◆ EXERCISE REQUIREMENTS ◆
Leave out the pictures and return every entry exactly as it appears.

[Saved data entries]
== Segment start ==

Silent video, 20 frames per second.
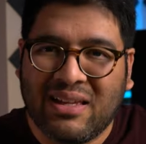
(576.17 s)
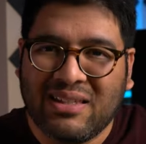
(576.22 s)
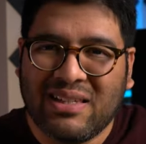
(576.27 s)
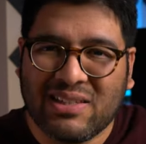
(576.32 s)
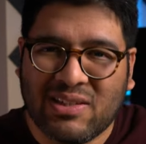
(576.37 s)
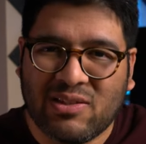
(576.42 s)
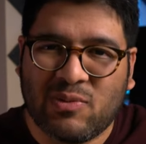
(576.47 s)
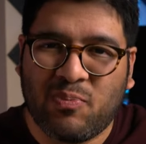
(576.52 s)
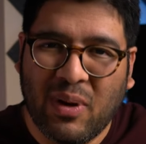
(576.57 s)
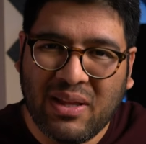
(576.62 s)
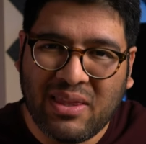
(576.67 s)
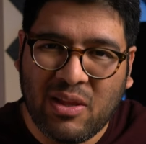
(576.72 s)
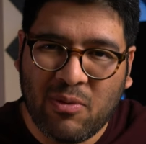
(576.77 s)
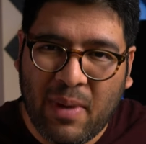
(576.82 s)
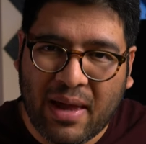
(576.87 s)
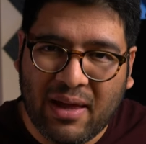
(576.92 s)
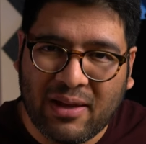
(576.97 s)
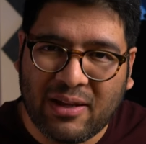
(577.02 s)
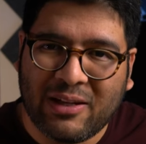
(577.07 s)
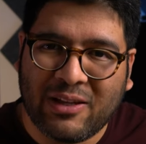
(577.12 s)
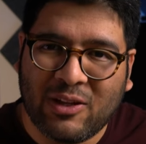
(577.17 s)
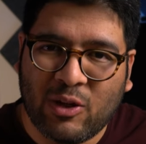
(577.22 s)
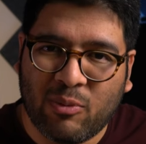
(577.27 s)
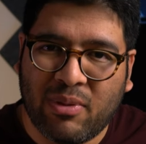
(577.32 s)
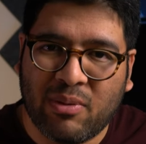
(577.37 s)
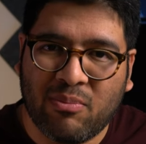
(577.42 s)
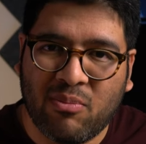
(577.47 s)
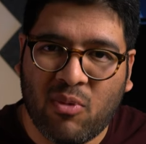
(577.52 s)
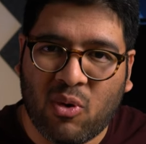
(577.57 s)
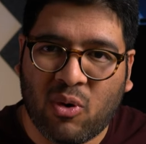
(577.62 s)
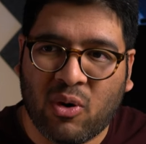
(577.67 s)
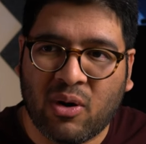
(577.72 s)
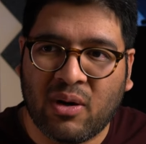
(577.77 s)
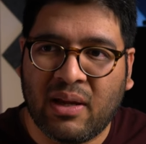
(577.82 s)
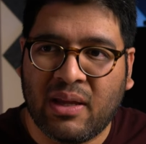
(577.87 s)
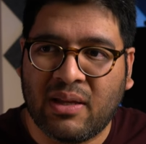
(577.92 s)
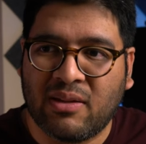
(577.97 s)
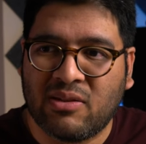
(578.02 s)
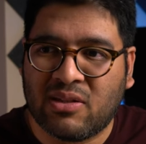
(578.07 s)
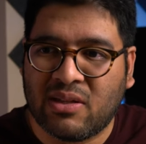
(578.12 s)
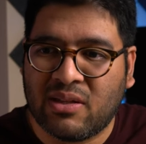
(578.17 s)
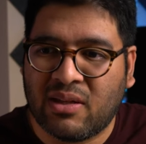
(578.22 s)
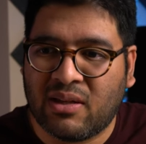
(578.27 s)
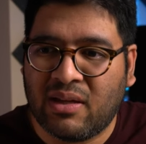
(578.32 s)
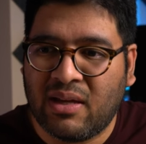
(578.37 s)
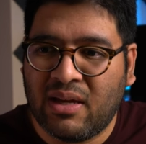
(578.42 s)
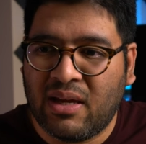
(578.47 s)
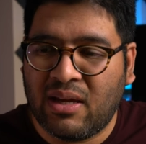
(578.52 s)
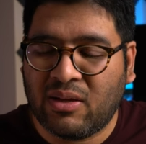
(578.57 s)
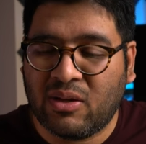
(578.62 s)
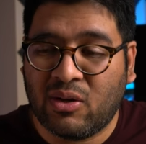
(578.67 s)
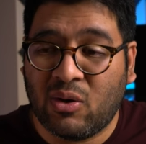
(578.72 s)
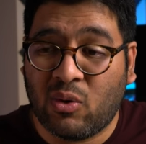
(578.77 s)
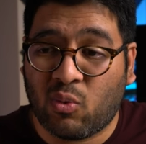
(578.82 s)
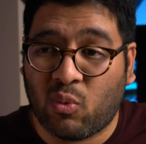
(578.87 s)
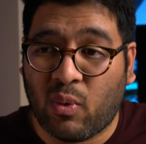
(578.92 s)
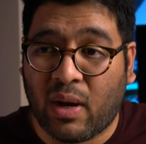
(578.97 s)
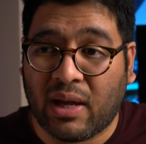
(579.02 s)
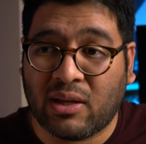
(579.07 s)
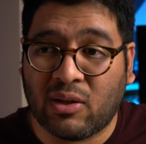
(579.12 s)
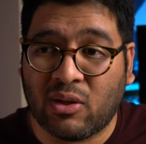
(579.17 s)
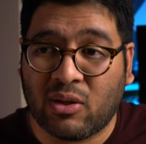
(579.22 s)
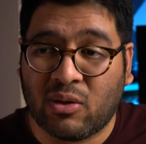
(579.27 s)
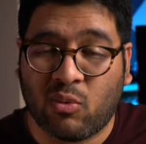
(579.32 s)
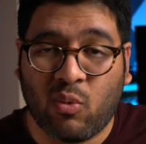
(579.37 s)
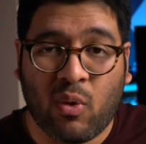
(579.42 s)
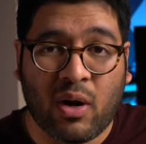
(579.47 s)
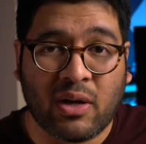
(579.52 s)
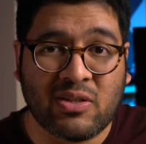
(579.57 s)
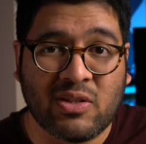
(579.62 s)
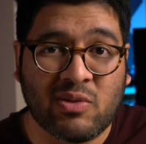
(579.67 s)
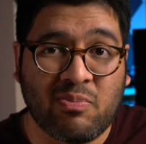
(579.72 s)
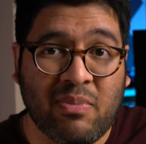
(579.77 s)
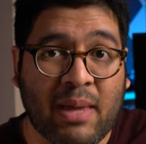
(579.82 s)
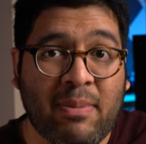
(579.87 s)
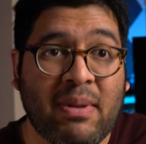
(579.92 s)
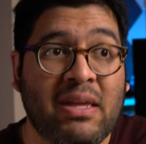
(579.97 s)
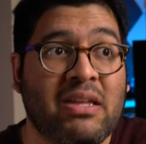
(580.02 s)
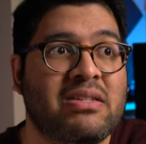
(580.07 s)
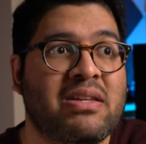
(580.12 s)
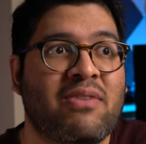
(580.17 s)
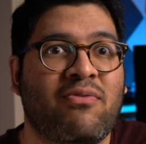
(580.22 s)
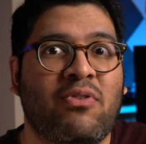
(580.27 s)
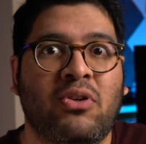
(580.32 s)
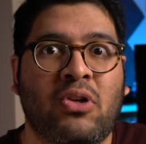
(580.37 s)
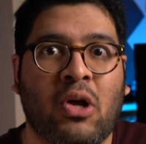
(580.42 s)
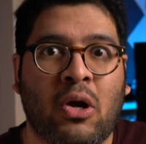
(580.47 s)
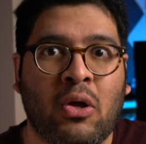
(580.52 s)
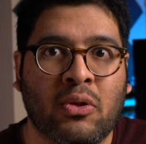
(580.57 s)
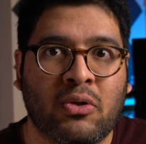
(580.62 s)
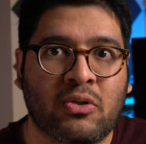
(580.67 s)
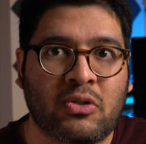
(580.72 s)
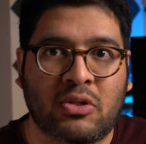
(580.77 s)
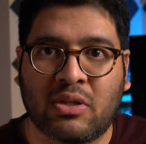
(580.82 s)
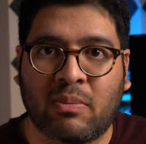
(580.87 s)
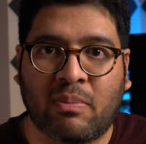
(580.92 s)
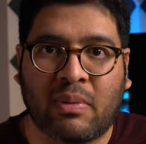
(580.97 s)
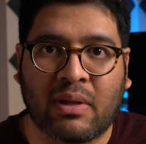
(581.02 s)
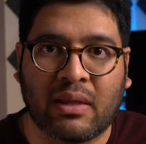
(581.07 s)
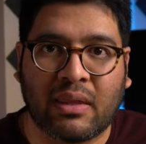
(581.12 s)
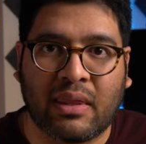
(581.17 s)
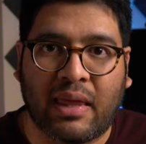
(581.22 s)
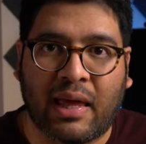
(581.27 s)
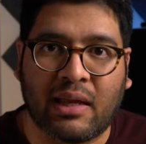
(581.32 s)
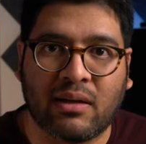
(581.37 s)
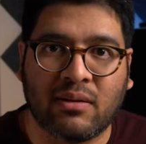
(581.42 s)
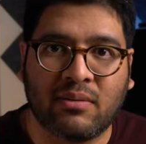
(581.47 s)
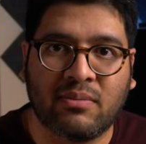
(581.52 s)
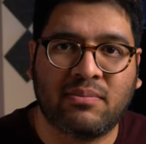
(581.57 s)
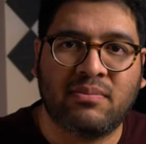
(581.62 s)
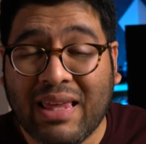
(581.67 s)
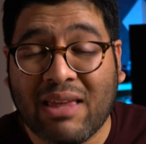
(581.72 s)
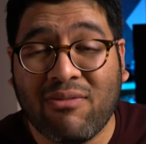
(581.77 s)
just spread them out a little bit more into, you know, regular watches, maybe in different colors or something like that.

== Segment end ==

◆ RESPONSE TO THIS TASK ◆
Silent video, 20 frames per second.
(576.17 s)
(576.22 s)
(576.27 s)
(576.32 s)
(576.37 s)
(576.42 s)
(576.47 s)
(576.52 s)
(576.57 s)
(576.62 s)
(576.67 s)
(576.72 s)
(576.77 s)
(576.82 s)
(576.87 s)
(576.92 s)
(576.97 s)
(577.02 s)
(577.07 s)
(577.12 s)
(577.17 s)
(577.22 s)
(577.27 s)
(577.32 s)
(577.37 s)
(577.42 s)
(577.47 s)
(577.52 s)
(577.57 s)
(577.62 s)
(577.67 s)
(577.72 s)
(577.77 s)
(577.82 s)
(577.87 s)
(577.92 s)
(577.97 s)
(578.02 s)
(578.07 s)
(578.12 s)
(578.17 s)
(578.22 s)
(578.27 s)
(578.32 s)
(578.37 s)
(578.42 s)
(578.47 s)
(578.52 s)
(578.57 s)
(578.62 s)
(578.67 s)
(578.72 s)
(578.77 s)
(578.82 s)
(578.87 s)
(578.92 s)
(578.97 s)
(579.02 s)
(579.07 s)
(579.12 s)
(579.17 s)
(579.22 s)
(579.27 s)
(579.32 s)
(579.37 s)
(579.42 s)
(579.47 s)
(579.52 s)
(579.57 s)
(579.62 s)
(579.67 s)
(579.72 s)
(579.77 s)
(579.82 s)
(579.87 s)
(579.92 s)
(579.97 s)
(580.02 s)
(580.07 s)
(580.12 s)
(580.17 s)
(580.22 s)
(580.27 s)
(580.32 s)
(580.37 s)
(580.42 s)
(580.47 s)
(580.52 s)
(580.57 s)
(580.62 s)
(580.67 s)
(580.72 s)
(580.77 s)
(580.82 s)
(580.87 s)
(580.92 s)
(580.97 s)
(581.02 s)
(581.07 s)
(581.12 s)
(581.17 s)
(581.22 s)
(581.27 s)
(581.32 s)
(581.37 s)
(581.42 s)
(581.47 s)
(581.52 s)
(581.57 s)
(581.62 s)
(581.67 s)
(581.72 s)
(581.77 s)
just spread them out a little bit more into, you know, regular watches, maybe in different colors or something like that.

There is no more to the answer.